D.B. - Quels ajustements suggérez-vous ?

H.T. - Outre la séparation des activités d'investissement et de détail, il faudrait réduire le pouvoir de l'argent en politique. Saviez-vous qu'aux États-Unis, le secteur financier compte cinq lobbyistes pour chaque élu ? Il faudrait aussi s'assurer d'une représentation égale d'hommes et de femmes dans les postes de gestion. Les femmes ne sont pas meilleures que les hommes. Mais la diversité engendre des conversations différentes. Visiblement, les conversations actuelles ne couvrent pas tous les angles. Certains points de vue manquent autour de la table.

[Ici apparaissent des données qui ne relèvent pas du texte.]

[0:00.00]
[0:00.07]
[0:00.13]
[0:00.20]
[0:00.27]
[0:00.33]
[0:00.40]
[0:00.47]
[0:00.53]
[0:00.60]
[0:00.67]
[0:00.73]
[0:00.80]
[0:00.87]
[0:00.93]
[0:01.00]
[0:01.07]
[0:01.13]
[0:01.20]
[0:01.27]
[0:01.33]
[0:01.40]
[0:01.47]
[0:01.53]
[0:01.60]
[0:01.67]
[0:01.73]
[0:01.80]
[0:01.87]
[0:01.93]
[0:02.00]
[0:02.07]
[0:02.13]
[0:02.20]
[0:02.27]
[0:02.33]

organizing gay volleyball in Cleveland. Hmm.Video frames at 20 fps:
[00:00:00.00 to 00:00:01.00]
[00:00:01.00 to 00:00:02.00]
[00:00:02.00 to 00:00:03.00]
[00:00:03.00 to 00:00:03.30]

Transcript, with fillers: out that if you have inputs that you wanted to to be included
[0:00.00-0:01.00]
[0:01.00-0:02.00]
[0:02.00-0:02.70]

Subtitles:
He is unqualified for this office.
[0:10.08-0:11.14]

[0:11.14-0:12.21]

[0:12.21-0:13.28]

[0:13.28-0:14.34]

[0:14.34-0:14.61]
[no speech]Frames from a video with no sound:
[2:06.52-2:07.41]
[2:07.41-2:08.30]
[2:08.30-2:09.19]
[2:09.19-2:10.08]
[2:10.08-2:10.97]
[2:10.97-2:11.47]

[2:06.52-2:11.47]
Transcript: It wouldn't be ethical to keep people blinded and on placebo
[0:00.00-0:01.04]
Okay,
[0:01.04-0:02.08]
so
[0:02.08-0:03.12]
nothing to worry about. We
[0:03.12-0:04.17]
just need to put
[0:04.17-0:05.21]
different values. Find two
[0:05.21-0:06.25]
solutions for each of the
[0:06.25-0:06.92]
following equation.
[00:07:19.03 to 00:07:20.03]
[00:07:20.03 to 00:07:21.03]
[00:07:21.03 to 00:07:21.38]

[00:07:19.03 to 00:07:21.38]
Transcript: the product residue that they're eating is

D.B. - Aucun des fonds que vous avez gérés n'investit dans des sociétés à capital ouvert. Pourquoi ?

H.T. - C'est un choix, je n'aime pas le marché public. Je crois dans la vraie économie, et le marché public n'est pas la vraie économie. Lorsque je travaillais aux États-Unis pour le confiseur Mars, c'était une société à capital fermé. Puis, elle est devenue publique, et la culture, la nature des décisions et l'horizon ont complètement changé. Je répète à tous les entrepreneurs : si vous le pouvez, évitez d'aller en Bourse.

D.B. - Vous êtes très critique à l'égard de la Bourse. N'y voyez-vous rien de positif ?

H.T. - Comment ne pas se montrer critique quand on voit les dommages causés par le style de gestion associé aux entreprises inscrites en Bourse ? Mais tout n'est pas entièrement sombre. On sent émerger un appétit pour autre chose de la part de certains investisseurs. Je pense aux investisseurs d'impact et aux investisseurs responsables, entre autres. Mais on retrouve ces préoccupations chez certains investisseurs traditionnels également. De nouveaux indices liés au développement durable apparaissent. Ils mesurent les rendements extrafinanciers. Ils tiennent compte de l'impact des entreprises sur l'environnement et les parties prenantes.

D.B. - Vous incitez les investisseurs et les gestionnaires de fonds à procéder à la vérification diligente émotionnelle des entreprises avant d'y investir. De quoi s'agit-il ?

H.T. - Vous ne pouvez pas lire l'avenir d'une entreprise dans des tableaux Excel. Ça ne dit rien, un tableau Excel. Pour savoir si une entreprise a une chance de s'en tirer et jusqu'où elle peut se rendre, regardez les principes qui l'animent. Sondez la passion des dirigeants. Toute entreprise possède un capital financier et un capital émotionnel. Les deux influencent autant le succès à long terme.

D.B. - Le rôle des investisseurs devrait être élargi. Comment ?

H.T. - Les investisseurs pourraient apporter davantage aux entreprises. En plus de leur argent, ils pourraient partager leurs compétences, donner accès à leur réseau, offrir davantage de soutien. Mais ils ne le font pas parce qu'ils ne s'intéressent pas vraiment aux entreprises dans lesquelles ils investissent. Ils saisissent souvent mal leur raison d'être et leurs enjeux.

D.B. - Revenons à la crise des Panama Papers. Cette fois-ci, cela changera-t-il quelque chose ?

H.T. - Pour l'instant, on sent le désir d'une vraie conversation autour du concept de juste part d'impôt. On tient peut-être quelque chose.